# ASSIGNMENT:
Exact transcript, pictures excluded: write out every record below.

Saved entries:
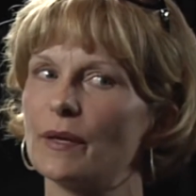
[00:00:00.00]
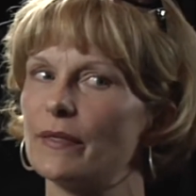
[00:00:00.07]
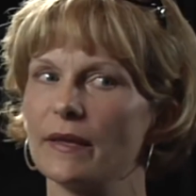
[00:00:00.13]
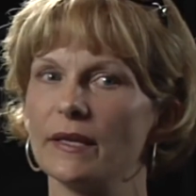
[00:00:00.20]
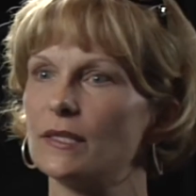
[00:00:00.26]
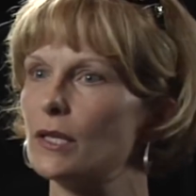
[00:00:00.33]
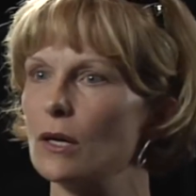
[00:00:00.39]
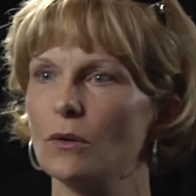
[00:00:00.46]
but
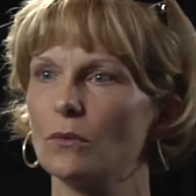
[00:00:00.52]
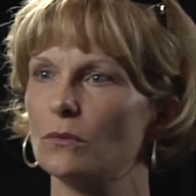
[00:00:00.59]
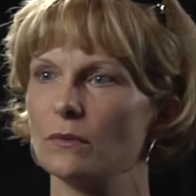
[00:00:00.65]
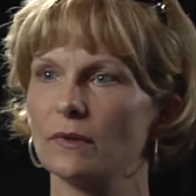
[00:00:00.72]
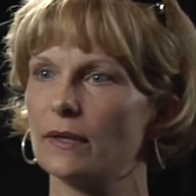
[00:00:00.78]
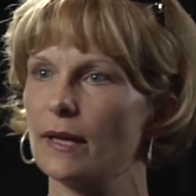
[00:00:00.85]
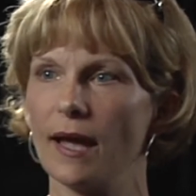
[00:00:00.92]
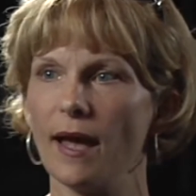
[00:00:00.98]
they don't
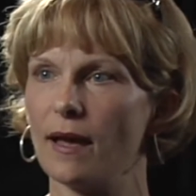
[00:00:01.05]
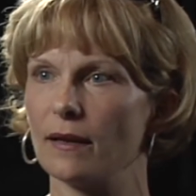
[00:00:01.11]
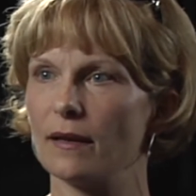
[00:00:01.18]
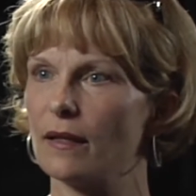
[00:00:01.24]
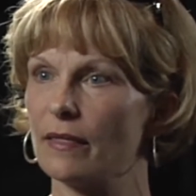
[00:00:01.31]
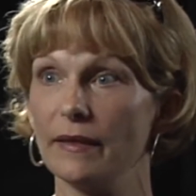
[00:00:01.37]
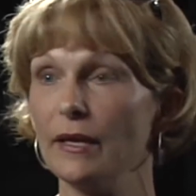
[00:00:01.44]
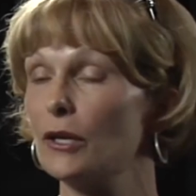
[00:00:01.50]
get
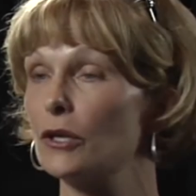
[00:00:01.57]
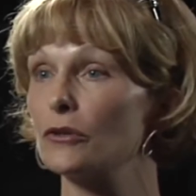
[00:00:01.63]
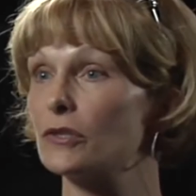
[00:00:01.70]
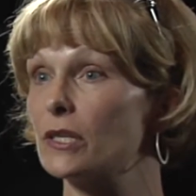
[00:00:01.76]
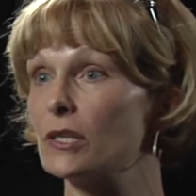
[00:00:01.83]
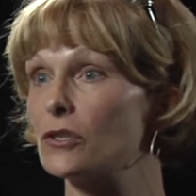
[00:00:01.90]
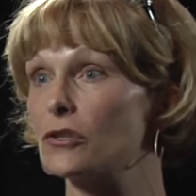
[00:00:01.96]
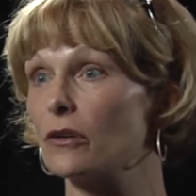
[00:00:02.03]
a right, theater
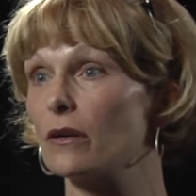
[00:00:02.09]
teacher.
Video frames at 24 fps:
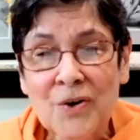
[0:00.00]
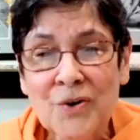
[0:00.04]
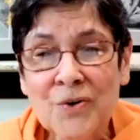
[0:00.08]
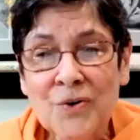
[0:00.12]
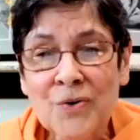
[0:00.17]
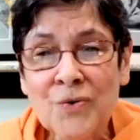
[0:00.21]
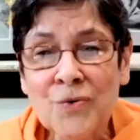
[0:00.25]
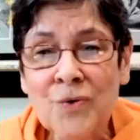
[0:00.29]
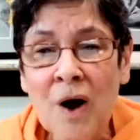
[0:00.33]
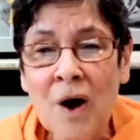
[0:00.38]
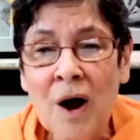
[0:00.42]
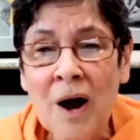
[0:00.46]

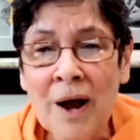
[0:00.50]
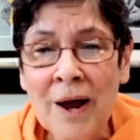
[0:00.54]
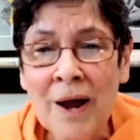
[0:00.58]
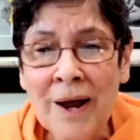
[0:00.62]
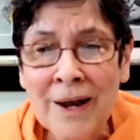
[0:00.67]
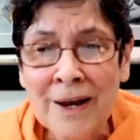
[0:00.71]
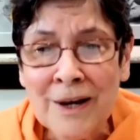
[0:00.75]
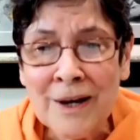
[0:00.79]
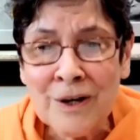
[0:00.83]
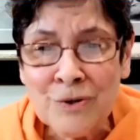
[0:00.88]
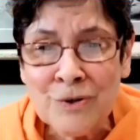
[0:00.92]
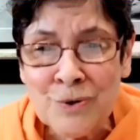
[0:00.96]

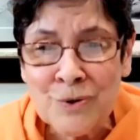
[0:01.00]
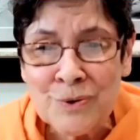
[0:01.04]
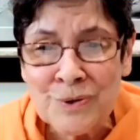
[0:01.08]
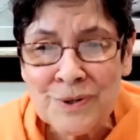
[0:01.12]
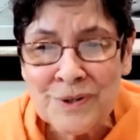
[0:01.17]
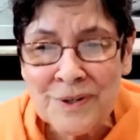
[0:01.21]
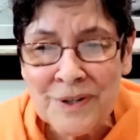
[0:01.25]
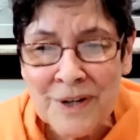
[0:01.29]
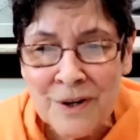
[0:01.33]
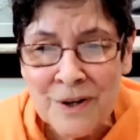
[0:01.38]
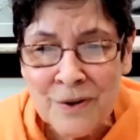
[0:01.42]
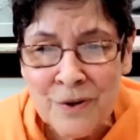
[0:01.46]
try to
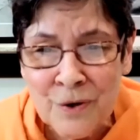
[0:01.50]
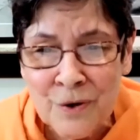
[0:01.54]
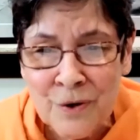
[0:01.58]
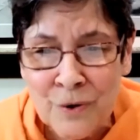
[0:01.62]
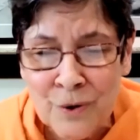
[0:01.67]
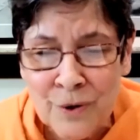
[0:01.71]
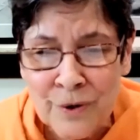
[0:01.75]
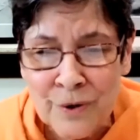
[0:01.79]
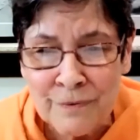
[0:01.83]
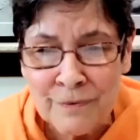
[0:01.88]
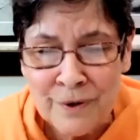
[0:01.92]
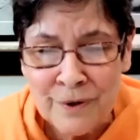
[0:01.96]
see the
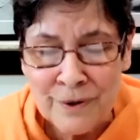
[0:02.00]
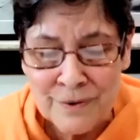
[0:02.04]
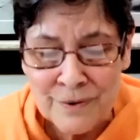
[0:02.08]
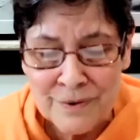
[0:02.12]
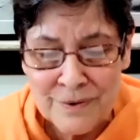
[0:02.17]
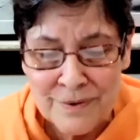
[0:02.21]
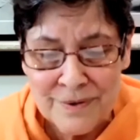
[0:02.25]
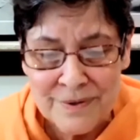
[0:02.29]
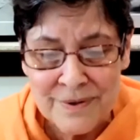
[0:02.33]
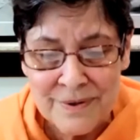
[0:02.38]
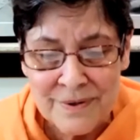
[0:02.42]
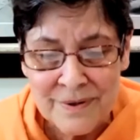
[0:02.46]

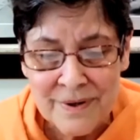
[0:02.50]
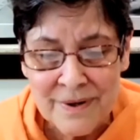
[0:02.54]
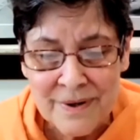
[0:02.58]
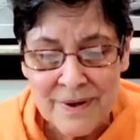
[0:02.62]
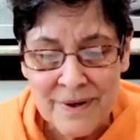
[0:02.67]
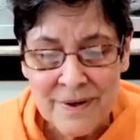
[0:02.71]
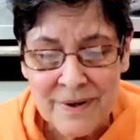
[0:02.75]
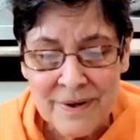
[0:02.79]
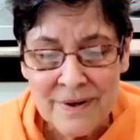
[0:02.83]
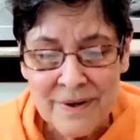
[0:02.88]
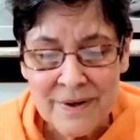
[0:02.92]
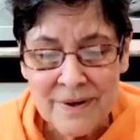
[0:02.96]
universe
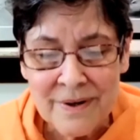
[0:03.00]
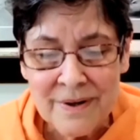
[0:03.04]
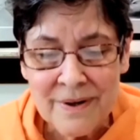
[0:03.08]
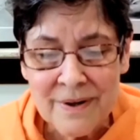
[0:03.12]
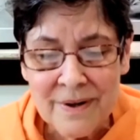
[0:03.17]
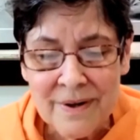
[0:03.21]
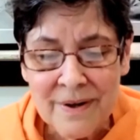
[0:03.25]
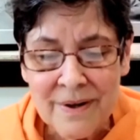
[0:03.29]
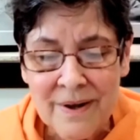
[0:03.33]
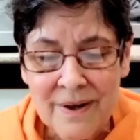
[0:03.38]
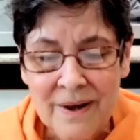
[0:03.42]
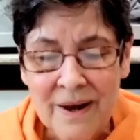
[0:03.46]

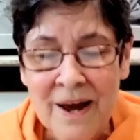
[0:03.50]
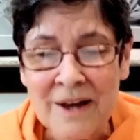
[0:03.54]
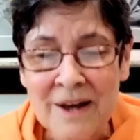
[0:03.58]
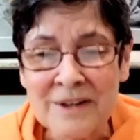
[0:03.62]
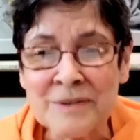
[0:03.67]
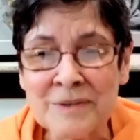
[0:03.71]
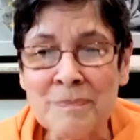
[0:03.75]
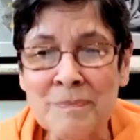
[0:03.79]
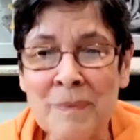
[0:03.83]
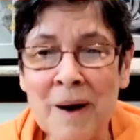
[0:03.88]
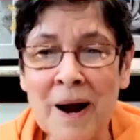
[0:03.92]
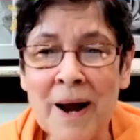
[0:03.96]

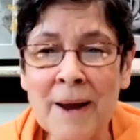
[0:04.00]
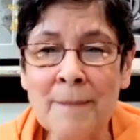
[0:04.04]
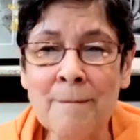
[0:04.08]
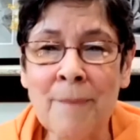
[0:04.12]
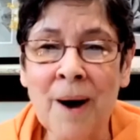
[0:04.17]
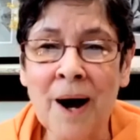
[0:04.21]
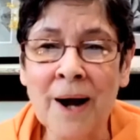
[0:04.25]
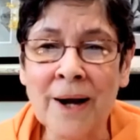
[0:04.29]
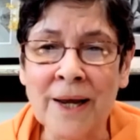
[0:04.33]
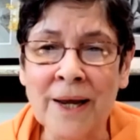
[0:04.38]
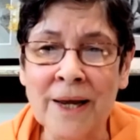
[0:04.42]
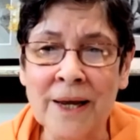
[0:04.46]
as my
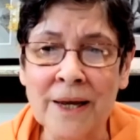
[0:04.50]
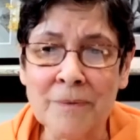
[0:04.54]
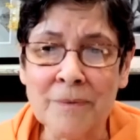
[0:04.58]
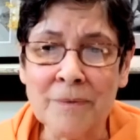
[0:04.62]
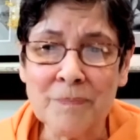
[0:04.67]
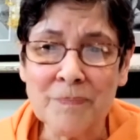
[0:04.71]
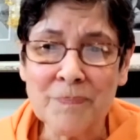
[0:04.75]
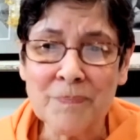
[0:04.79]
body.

# PROBLEM SOLUTION:
[00:00:00.00]
[00:00:00.07]
[00:00:00.13]
[00:00:00.20]
[00:00:00.26]
[00:00:00.33]
[00:00:00.39]
[00:00:00.46]
but
[00:00:00.52]
[00:00:00.59]
[00:00:00.65]
[00:00:00.72]
[00:00:00.78]
[00:00:00.85]
[00:00:00.92]
[00:00:00.98]
they don't
[00:00:01.05]
[00:00:01.11]
[00:00:01.18]
[00:00:01.24]
[00:00:01.31]
[00:00:01.37]
[00:00:01.44]
[00:00:01.50]
get
[00:00:01.57]
[00:00:01.63]
[00:00:01.70]
[00:00:01.76]
[00:00:01.83]
[00:00:01.90]
[00:00:01.96]
[00:00:02.03]
a right, theater
[00:00:02.09]
teacher.
Video frames at 24 fps:
[0:00.00]
[0:00.04]
[0:00.08]
[0:00.12]
[0:00.17]
[0:00.21]
[0:00.25]
[0:00.29]
[0:00.33]
[0:00.38]
[0:00.42]
[0:00.46]

[0:00.50]
[0:00.54]
[0:00.58]
[0:00.62]
[0:00.67]
[0:00.71]
[0:00.75]
[0:00.79]
[0:00.83]
[0:00.88]
[0:00.92]
[0:00.96]

[0:01.00]
[0:01.04]
[0:01.08]
[0:01.12]
[0:01.17]
[0:01.21]
[0:01.25]
[0:01.29]
[0:01.33]
[0:01.38]
[0:01.42]
[0:01.46]
try to
[0:01.50]
[0:01.54]
[0:01.58]
[0:01.62]
[0:01.67]
[0:01.71]
[0:01.75]
[0:01.79]
[0:01.83]
[0:01.88]
[0:01.92]
[0:01.96]
see the
[0:02.00]
[0:02.04]
[0:02.08]
[0:02.12]
[0:02.17]
[0:02.21]
[0:02.25]
[0:02.29]
[0:02.33]
[0:02.38]
[0:02.42]
[0:02.46]

[0:02.50]
[0:02.54]
[0:02.58]
[0:02.62]
[0:02.67]
[0:02.71]
[0:02.75]
[0:02.79]
[0:02.83]
[0:02.88]
[0:02.92]
[0:02.96]
universe
[0:03.00]
[0:03.04]
[0:03.08]
[0:03.12]
[0:03.17]
[0:03.21]
[0:03.25]
[0:03.29]
[0:03.33]
[0:03.38]
[0:03.42]
[0:03.46]

[0:03.50]
[0:03.54]
[0:03.58]
[0:03.62]
[0:03.67]
[0:03.71]
[0:03.75]
[0:03.79]
[0:03.83]
[0:03.88]
[0:03.92]
[0:03.96]

[0:04.00]
[0:04.04]
[0:04.08]
[0:04.12]
[0:04.17]
[0:04.21]
[0:04.25]
[0:04.29]
[0:04.33]
[0:04.38]
[0:04.42]
[0:04.46]
as my
[0:04.50]
[0:04.54]
[0:04.58]
[0:04.62]
[0:04.67]
[0:04.71]
[0:04.75]
[0:04.79]
body.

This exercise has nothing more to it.